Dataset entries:
###

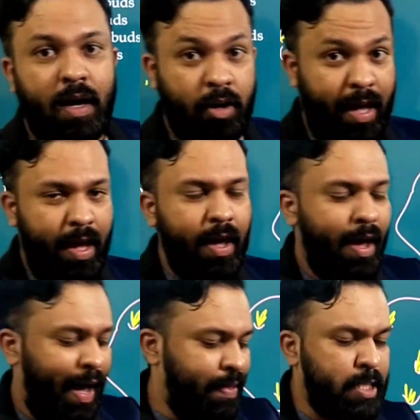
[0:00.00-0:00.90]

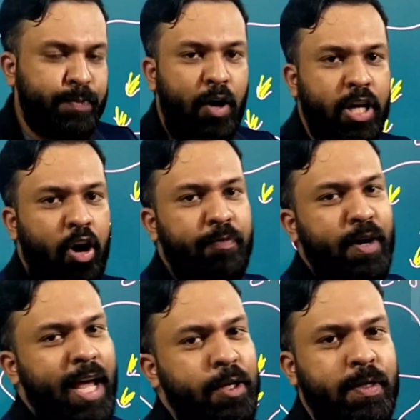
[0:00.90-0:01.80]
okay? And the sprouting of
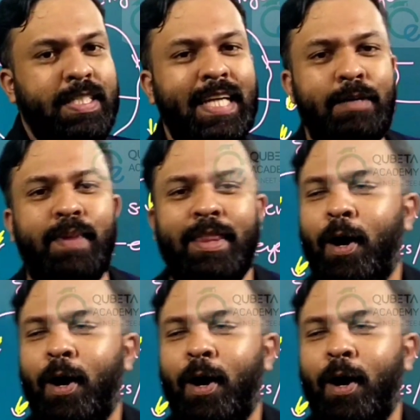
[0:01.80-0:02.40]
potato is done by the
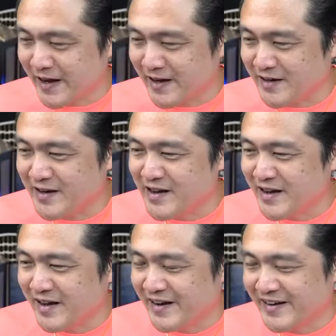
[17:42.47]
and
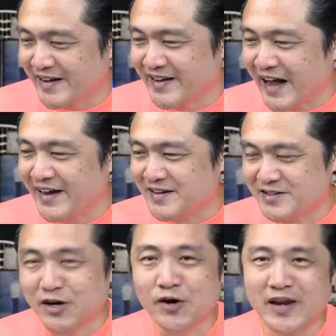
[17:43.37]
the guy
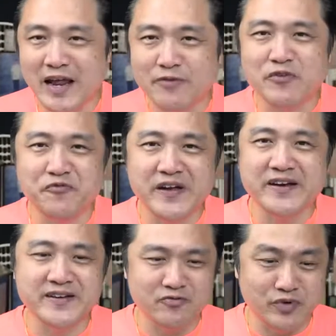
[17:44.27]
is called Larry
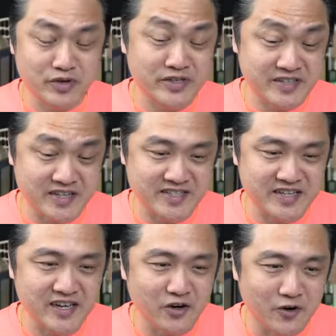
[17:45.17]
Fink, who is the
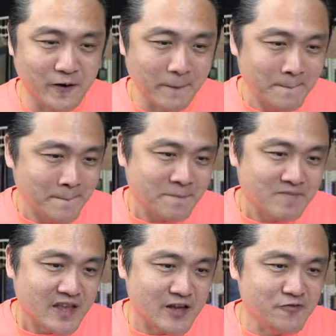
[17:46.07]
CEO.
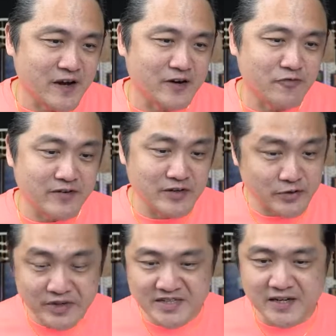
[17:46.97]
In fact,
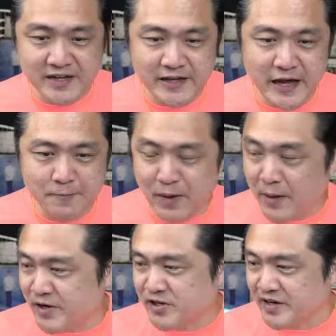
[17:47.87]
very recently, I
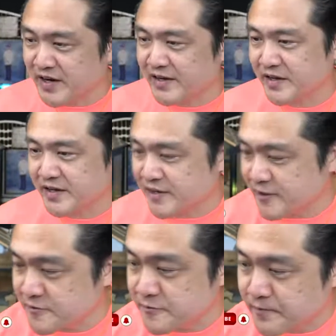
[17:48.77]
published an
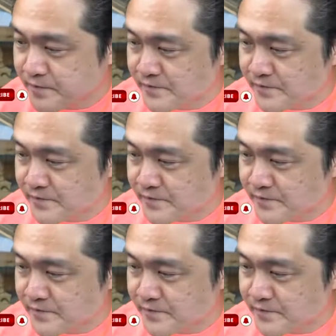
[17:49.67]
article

###

**Assigned task:** Your task is to restate every record word for word. Omit all pictures.

**Exercise output:**
[0:00.00-0:00.90]

[0:00.90-0:01.80]
okay? And the sprouting of
[0:01.80-0:02.40]
potato is done by the
[17:42.47]
and
[17:43.37]
the guy
[17:44.27]
is called Larry
[17:45.17]
Fink, who is the
[17:46.07]
CEO.
[17:46.97]
In fact,
[17:47.87]
very recently, I
[17:48.77]
published an
[17:49.67]
article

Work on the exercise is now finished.